1. Stimmsynthese: Künstliche Stimmen, die nicht nach Konserve klingen
Wer schonmal Text-to-Speech mit künstlicher Stimmsynthese gehört hat, kennt das Problem: Computergenerierte Stimmen sind oftmals schwer verständlich und unangenehm zu hören. Was für Navigationssoftware noch akzeptabel sein mag, ist für emotionale Inhalte unpassend. Spätestens für Longform-Content ist es nicht auszuhalten.
Doch RTL hat in diesem Jahr eine Lösung präsentiert, die rein theoretisch den Moderator Maik Meuser schon bald überflüssig machen könnte. Zusammen mit Microsoft hat RTL Deutschland ein KI-Projekt gestartet: Vier Stunden gesprochener Text reichten, damit „lebensechte, natürlich klingende Versionen der Stimmen entstanden, die vom menschlichen Original nicht mehr zu unterscheiden sind”, wie RTL verspricht. Und die mussten nicht einmal extra eingesprochen werden. Bestehendes Material genügt. Das Video zeigt: Wer aufmerksam zuhört, wird die Unterschiede feststellen. Gerade bei fremdsprachigen Wörtern oder Abkürzungen. Aber von konserviger Stimmsynthese hebt sich das Produkt deutlich ab.
Stimmsynthese dieser Art ersetzt gute Stimmen und professionelle Sprecher*innen nicht, sondern ergänzt sie. Überall da, wo es Massen an Inhalten oder personalisierten Content braucht, könnte die Technologie eingesetzt werden und Inhalte besser, zugänglicher und barrierefreier zu machen. Vor allem, wenn sie weiterentwickelt wird und dann auch komplexe Texte gut hörbar sind.

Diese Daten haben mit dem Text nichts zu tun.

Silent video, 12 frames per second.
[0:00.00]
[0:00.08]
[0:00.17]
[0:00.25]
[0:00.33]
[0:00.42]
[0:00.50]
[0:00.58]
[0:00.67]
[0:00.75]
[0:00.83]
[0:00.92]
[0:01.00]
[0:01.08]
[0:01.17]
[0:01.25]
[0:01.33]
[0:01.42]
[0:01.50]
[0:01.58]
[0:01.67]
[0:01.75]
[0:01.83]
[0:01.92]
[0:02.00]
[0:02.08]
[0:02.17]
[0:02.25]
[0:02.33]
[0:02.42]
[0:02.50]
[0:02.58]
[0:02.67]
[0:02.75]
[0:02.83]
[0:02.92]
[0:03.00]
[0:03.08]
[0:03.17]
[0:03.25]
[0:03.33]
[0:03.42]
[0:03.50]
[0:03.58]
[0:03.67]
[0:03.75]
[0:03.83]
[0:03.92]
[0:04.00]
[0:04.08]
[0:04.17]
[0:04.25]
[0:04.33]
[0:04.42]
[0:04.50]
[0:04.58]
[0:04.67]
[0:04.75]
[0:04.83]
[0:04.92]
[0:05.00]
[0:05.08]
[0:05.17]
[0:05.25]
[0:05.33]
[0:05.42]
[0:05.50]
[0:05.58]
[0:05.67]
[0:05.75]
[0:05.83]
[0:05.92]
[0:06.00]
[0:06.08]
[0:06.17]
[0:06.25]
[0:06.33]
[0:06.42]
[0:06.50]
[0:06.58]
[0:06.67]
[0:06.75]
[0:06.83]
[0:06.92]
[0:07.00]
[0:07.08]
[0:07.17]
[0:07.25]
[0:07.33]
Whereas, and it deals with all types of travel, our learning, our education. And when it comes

Zu diskutieren ist dabei allerdings die ethische Perspektive: Maik Meuser selbst sagt, dass es sich nicht besonders gut anfühlt, etwas mit seiner Stimme zu hören, ohne es selbst gesagt zu haben. Ein Mindestanspruch dürfte die Kennzeichnung sein, dass eine Stimme nicht real eingesprochen ist. Doch ob damit genug für die Glaubwürdigkeit von Inhalten getan ist? Ich habe da so meine Zweifel. Wichtig wird sein, ganz deutlich zu machen, wer da spricht: Echter Mensch oder künstliche Intelligenz.

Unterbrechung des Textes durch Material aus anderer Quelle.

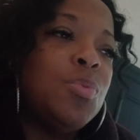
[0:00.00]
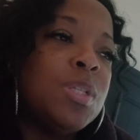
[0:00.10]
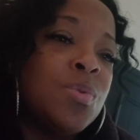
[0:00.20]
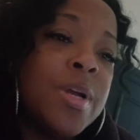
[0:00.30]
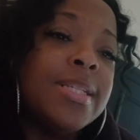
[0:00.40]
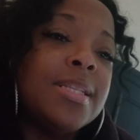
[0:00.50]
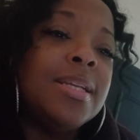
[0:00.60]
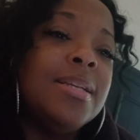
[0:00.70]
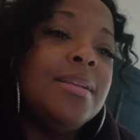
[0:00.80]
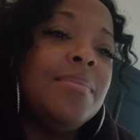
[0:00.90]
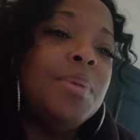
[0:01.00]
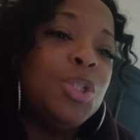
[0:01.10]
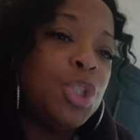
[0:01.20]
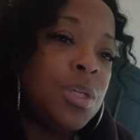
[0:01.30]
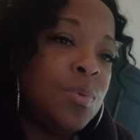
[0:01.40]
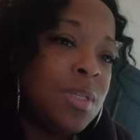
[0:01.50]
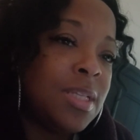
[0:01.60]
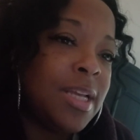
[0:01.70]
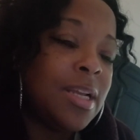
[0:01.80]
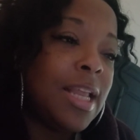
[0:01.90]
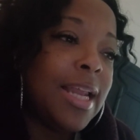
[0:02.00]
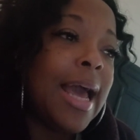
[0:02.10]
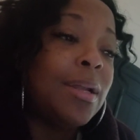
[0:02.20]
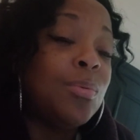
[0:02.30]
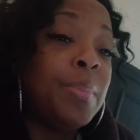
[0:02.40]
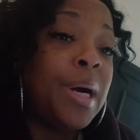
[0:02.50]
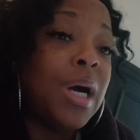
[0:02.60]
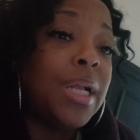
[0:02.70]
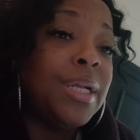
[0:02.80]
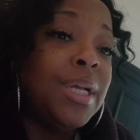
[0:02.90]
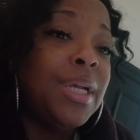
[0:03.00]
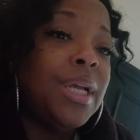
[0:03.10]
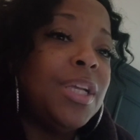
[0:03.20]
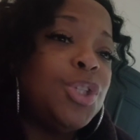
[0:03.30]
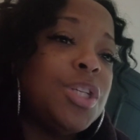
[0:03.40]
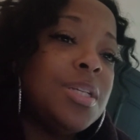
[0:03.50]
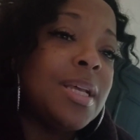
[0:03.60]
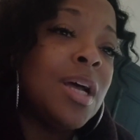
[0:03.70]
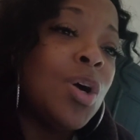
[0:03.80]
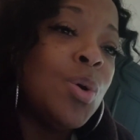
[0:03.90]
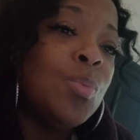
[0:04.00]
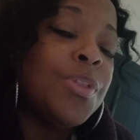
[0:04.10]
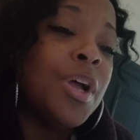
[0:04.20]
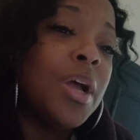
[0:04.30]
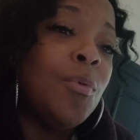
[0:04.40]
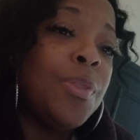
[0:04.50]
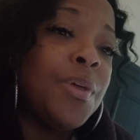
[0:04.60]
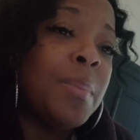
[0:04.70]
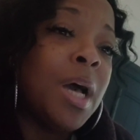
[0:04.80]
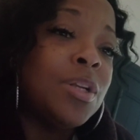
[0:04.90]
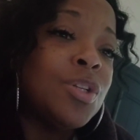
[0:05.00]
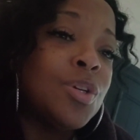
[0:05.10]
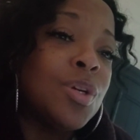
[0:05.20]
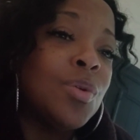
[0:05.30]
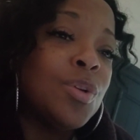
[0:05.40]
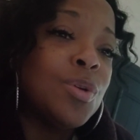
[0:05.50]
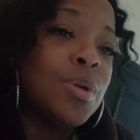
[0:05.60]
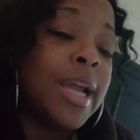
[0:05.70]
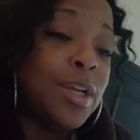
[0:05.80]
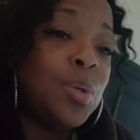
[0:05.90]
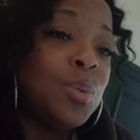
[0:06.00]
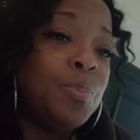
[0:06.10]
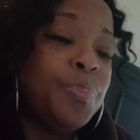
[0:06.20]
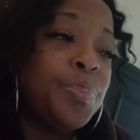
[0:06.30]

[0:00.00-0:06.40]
was arrested, but she was then let out on bond, and she's at home with a monitor on her ankle.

2. Holo-Ads und AR: Endlich in die breite Masse?
2014 hat Pepsi Max technologisch recht einfach gezeigt, wie man die Realität mit einem einzigen Screen erweitern kann. Wer sich nicht erinnert: Der folgende Spot ist bereits acht Jahre alt und erweckt eine Bushaltestelle auf unheimliche Weise zum Leben.
In der Zwischenzeit hat sich die Technologie weiterentwickelt und das Metaverse ist in aller Munde. Doch sowohl Augmented Reality als auch holographische Werbung ist noch nicht wirklich breit etabliert. Dabei bieten sich mittlerweile auch für kleine Marken recht niedrigschwellig Ansatzpunkte, um AR und Holo-Ads in den Werbe- und Kommunikationsmix zu integrieren. Her mit den kreativen Ansätzen.
3. Low-Code und No-Code: Wird die Tech-Welt demokratisiert?
41 Prozent aller nicht IT-Angestellten schaffen oder customizen bis 2025 technische Lösungen. Das will die Consulting-Firma Gartner herausgefunden haben. Je mehr Menschen mit Technologie arbeiten müssen, umso größer wird der Bedarf an Low-Code- und No-Code-Anwendungen. Egal ob Fragebögen, Landing Pages oder Anwendungen zur Gamification. All das werden in Zukunft Menschen umsetzen, die im Zweifel keine Zeile Code gesehen haben. Die Kölner No-Code-Plattform VisualMakers spricht dabei sogar von einer Demokratisierung der Tech-Welt.
Letztlich macht No-Code die Welt aber nicht nur einfacher, sondern auch schneller: Mit No-Code lassen sich beispielsweise komplette Marketing-Funnels automatisiert aufsetzen. Nachteil an der Sache: Auch No-Code will erstmal gelernt sein. Doch das geht einfacher als ganze Programmiersprachen zu verstehen.
Mit diesem Ausblick auf die Trends des kommenden Jahres verabschiedet sich „Tech Tuesday“ in eine kurze Winterpause. Mein Kollege Karsten Zunke meldet sich am 10. Januar wieder mit seinem gewohnt fundierten Blick auf die MarTech-Welt. Erholsame Feiertage und einen guten Rutsch!